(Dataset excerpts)
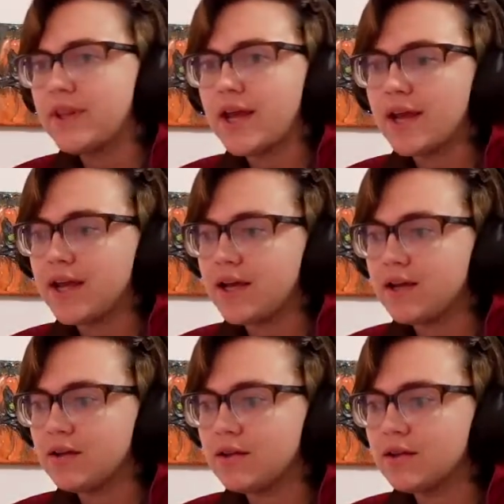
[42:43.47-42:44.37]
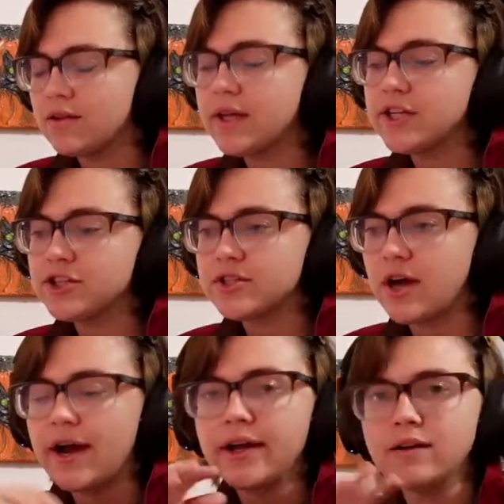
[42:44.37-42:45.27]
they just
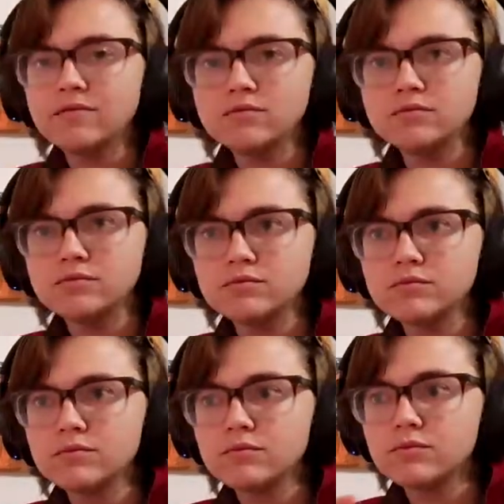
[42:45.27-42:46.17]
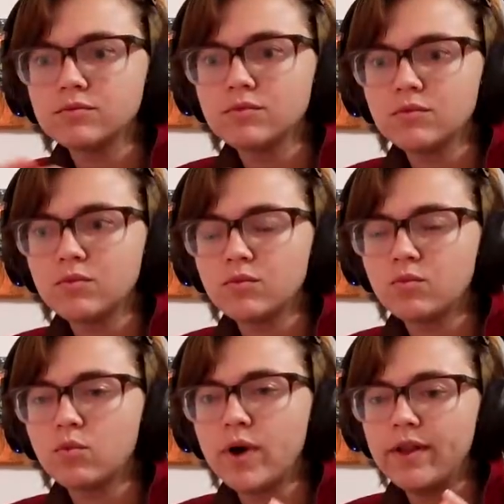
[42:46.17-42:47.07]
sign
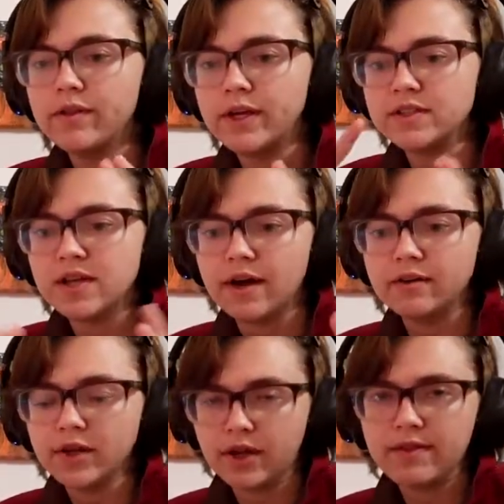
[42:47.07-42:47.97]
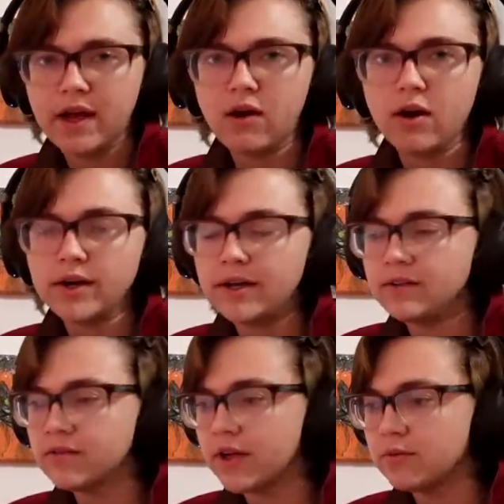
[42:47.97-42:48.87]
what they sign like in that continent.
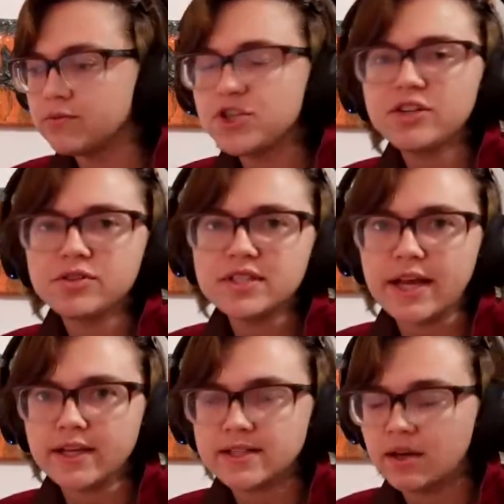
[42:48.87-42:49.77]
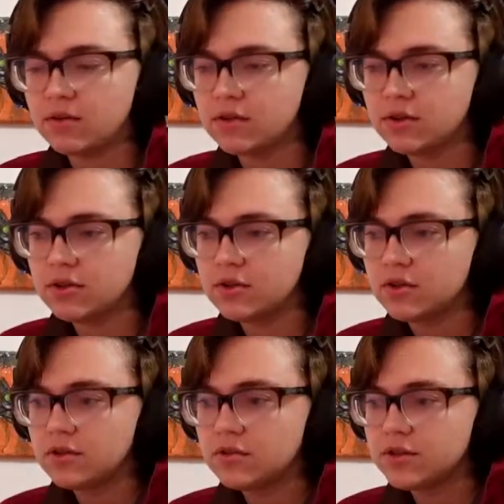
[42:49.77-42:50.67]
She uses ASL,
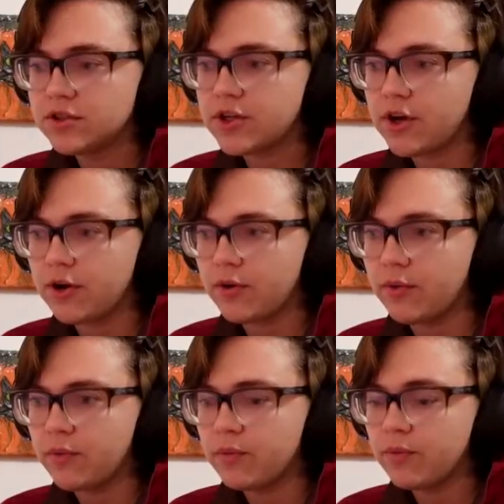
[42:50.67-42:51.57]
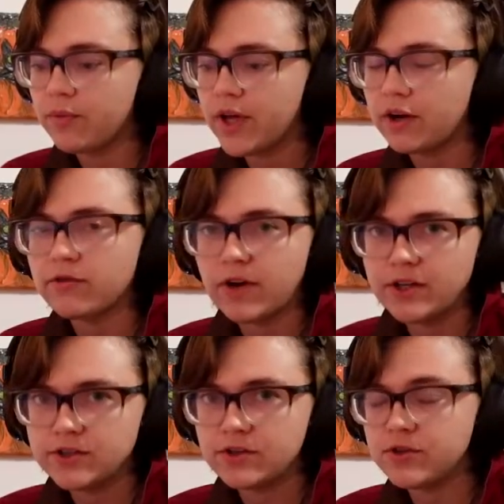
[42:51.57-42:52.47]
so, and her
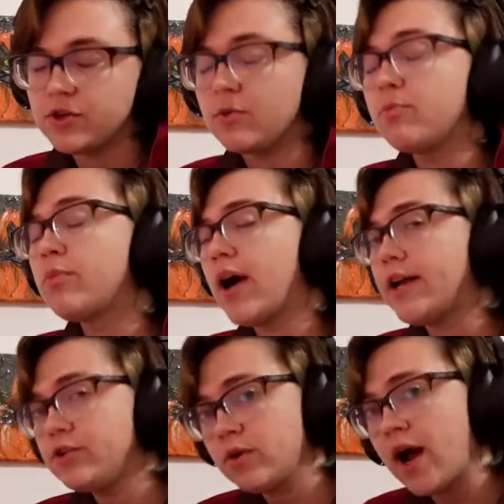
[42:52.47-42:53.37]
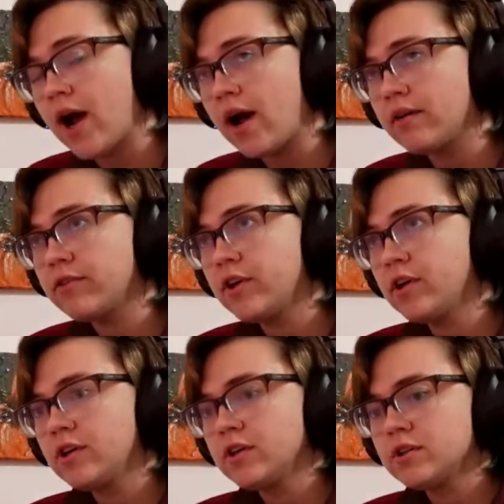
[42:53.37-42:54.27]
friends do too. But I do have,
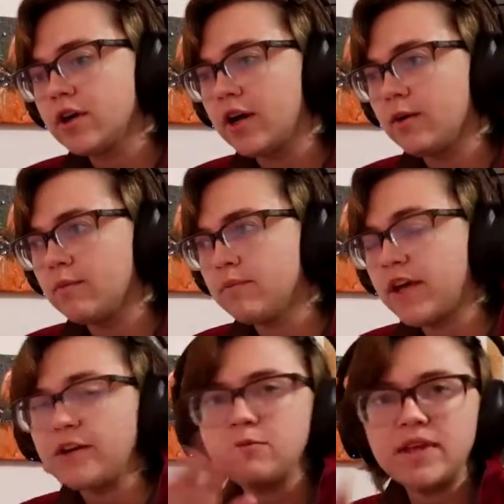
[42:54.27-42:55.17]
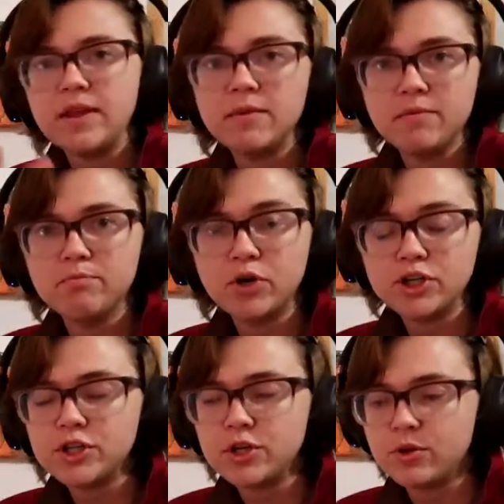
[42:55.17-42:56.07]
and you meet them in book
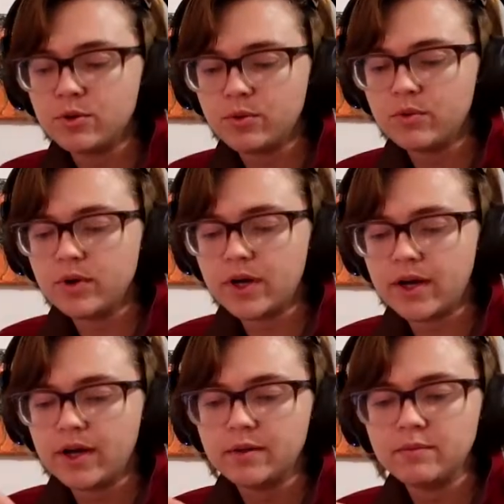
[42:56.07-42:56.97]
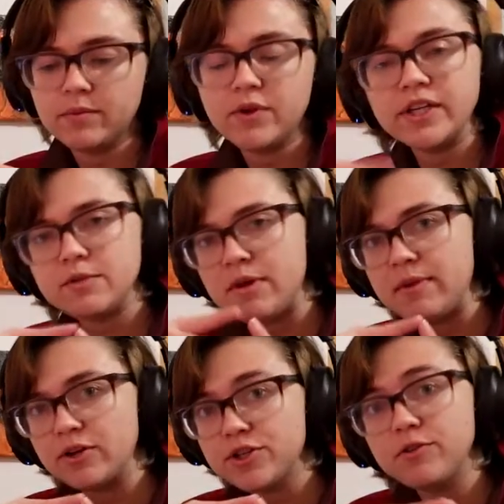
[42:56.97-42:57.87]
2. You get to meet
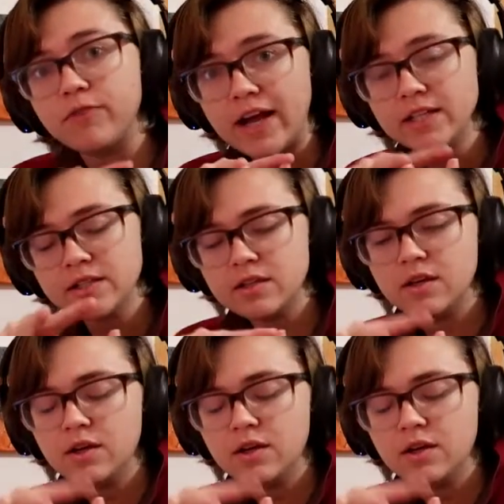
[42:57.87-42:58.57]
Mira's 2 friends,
* * *
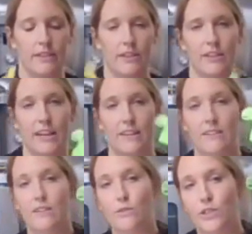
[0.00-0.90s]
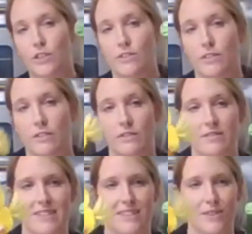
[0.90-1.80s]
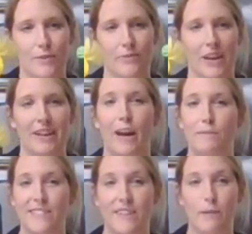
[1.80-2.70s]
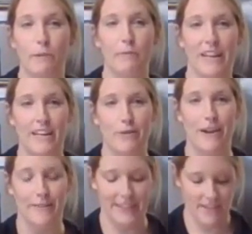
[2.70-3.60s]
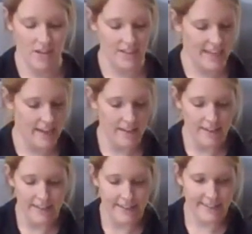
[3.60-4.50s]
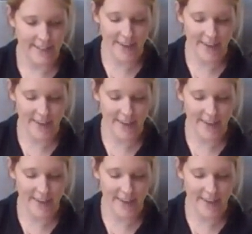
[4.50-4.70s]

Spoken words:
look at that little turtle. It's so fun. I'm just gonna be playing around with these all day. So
==
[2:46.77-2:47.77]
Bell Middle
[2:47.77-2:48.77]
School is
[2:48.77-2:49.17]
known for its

- What you need to do: What should come back is an exact copy of the lines above from the line with "[42:43.47-42:44.37]" to the line with "[42:50.67-42:51.57]", both included, minus the pictures.

- Problem solution:
[42:43.47-42:44.37]
[42:44.37-42:45.27]
they just
[42:45.27-42:46.17]
[42:46.17-42:47.07]
sign
[42:47.07-42:47.97]
[42:47.97-42:48.87]
what they sign like in that continent.
[42:48.87-42:49.77]
[42:49.77-42:50.67]
She uses ASL,
[42:50.67-42:51.57]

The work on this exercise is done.